Sie sei "einfach noch nicht bereit" gewesen, sagte Pinkett Smith auf die Frage, warum sie die Trennung geheim gehalten habe. "Wir haben unter uns immer noch versucht herauszufinden, wie man in einer Partnerschaft ist." Sie und Will Smith hätten auch nicht gewusst, wie sie anderen davon erzählen sollten. Die Enthüllung erfolgt im Zuge des baldigen Erscheinens von Pinkett Smiths Autobiografie "Worthy".
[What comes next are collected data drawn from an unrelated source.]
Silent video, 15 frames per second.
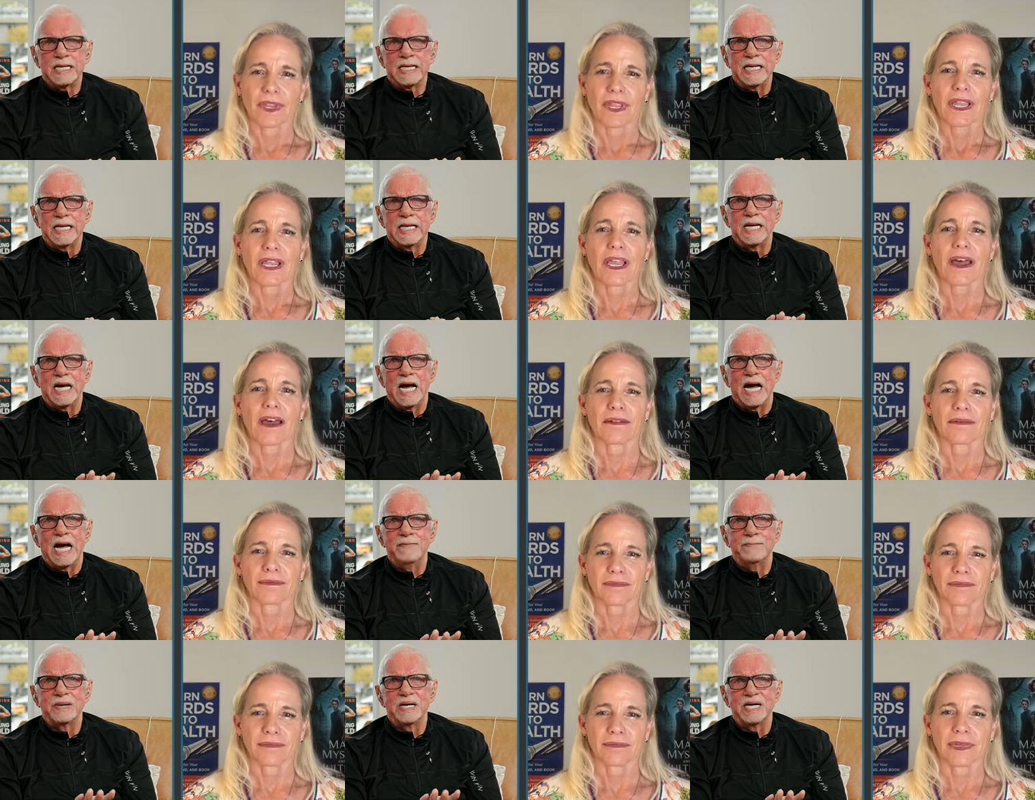Speaker 1: And yeah.
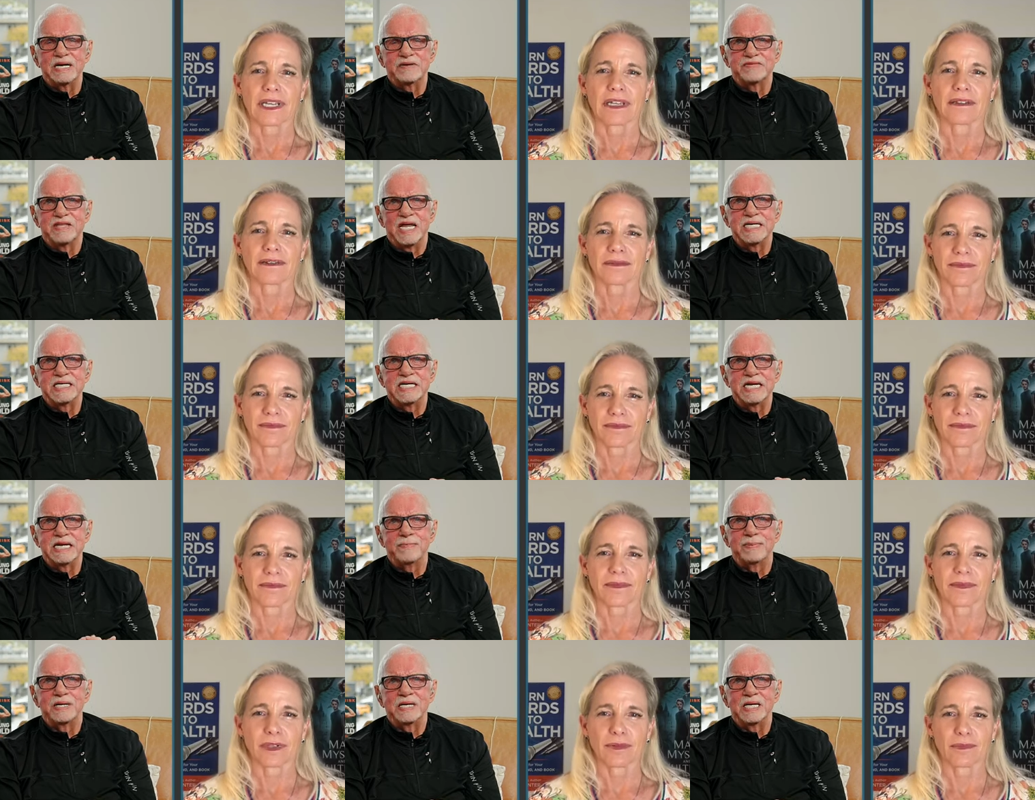I believe that
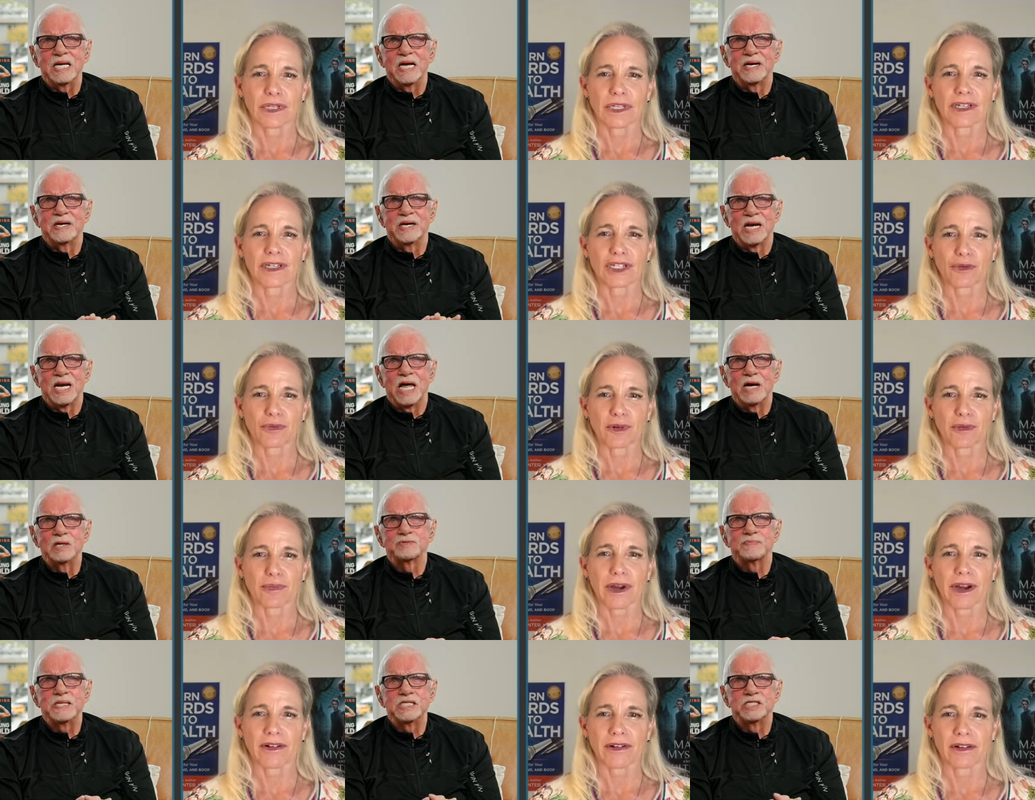deeply. It
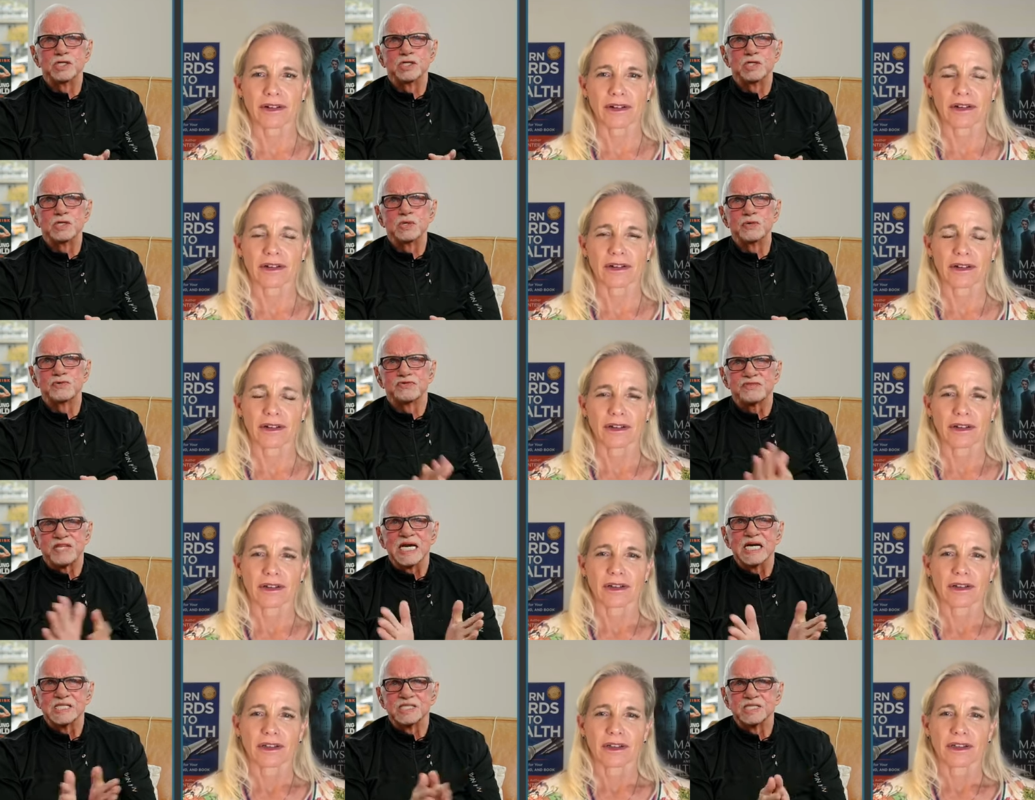allows me to do
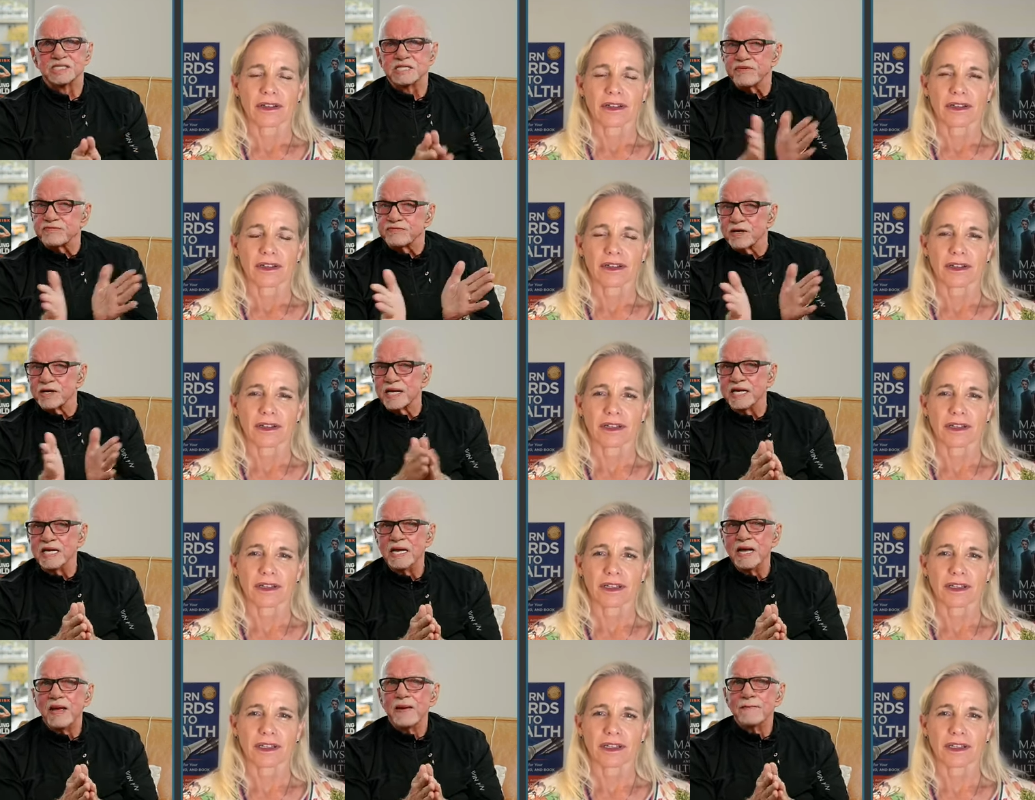things
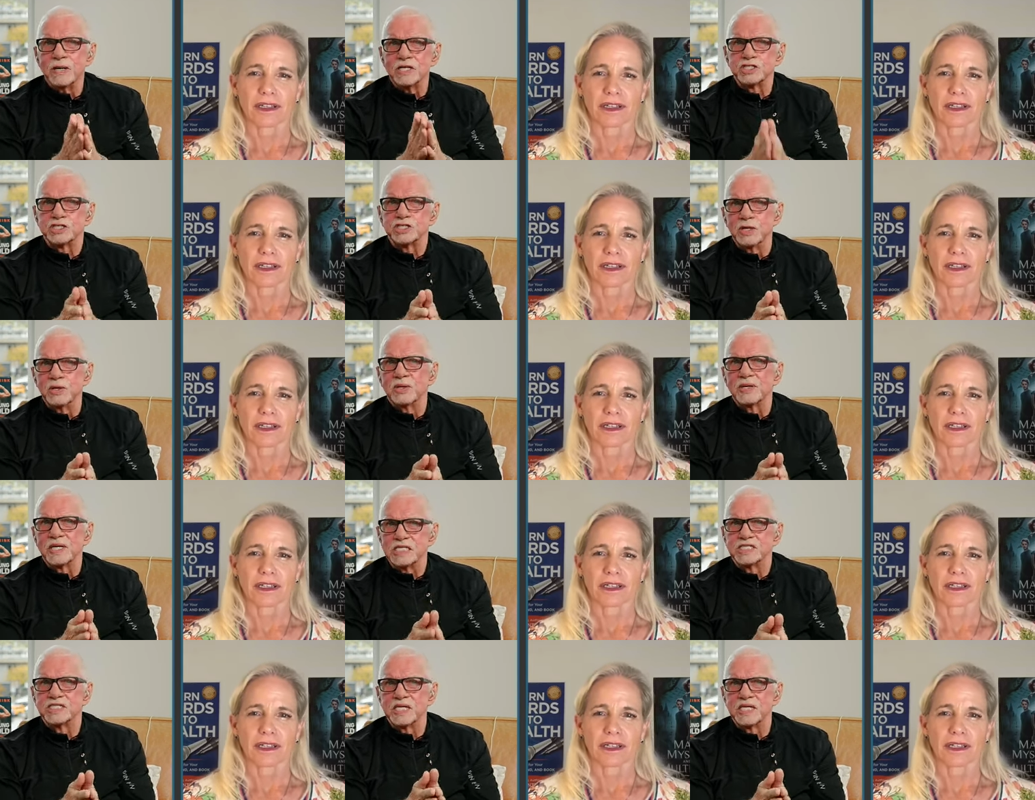differently, but still, it's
Über den Zustand der Ehe der beiden Stars gibt es schon seit Jahren Gerüchte und Spekulationen. Pinkett Smith selbst hatte 2020 über eine frühere Affäre mit dem Sänger August Alsina gesprochen.
Smith and Pinkett Smith hatten sich 1994 bei den Dreharbeiten zu der Erfolgsserie "Der Prinz von Bel Air" kennengelernt und 1997 geheiratet. Sie haben zwei gemeinsame Kinder, Jaden and Willow.
In "Worthy" schreibt Pinkett Smith laut einem vorab veröffentlichten Auszug auch über die Oscar-Gala vom März 2022, bei der ihr Mann den Komiker Chris Rock auf offener Bühne geschlagen und damit für einen Eklat gesorgt hatte.
"Wir hatten getrennte Leben geführt und waren als Familie da, nicht als Ehemann und Ehefrau", schreibt die 52-Jährige. Sie habe zuerst gedacht, die Attacke auf Rock sei ein "Sketch" gewesen. Als sie bemerkt habe, dass dies nicht der Fall sei, habe sie sich gefragt, "warum Will so wütend ist".
Chris Rock hatte vor der Attacke einen Witz über die unter Haarausfall leidende Pinkett Smith gemacht. Der Eklat überschattete die Preisverleihung, bei der Smith für seine Rolle in dem Film "King Richard" mit dem Oscar als bester Hauptdarsteller ausgezeichnet wurde. Der Star aus Blockbustern wie "Independence Day" und "Men in Black" wurde in der Folge für zehn Jahre von allen Oscar-Zeremonien ausgeschlossen.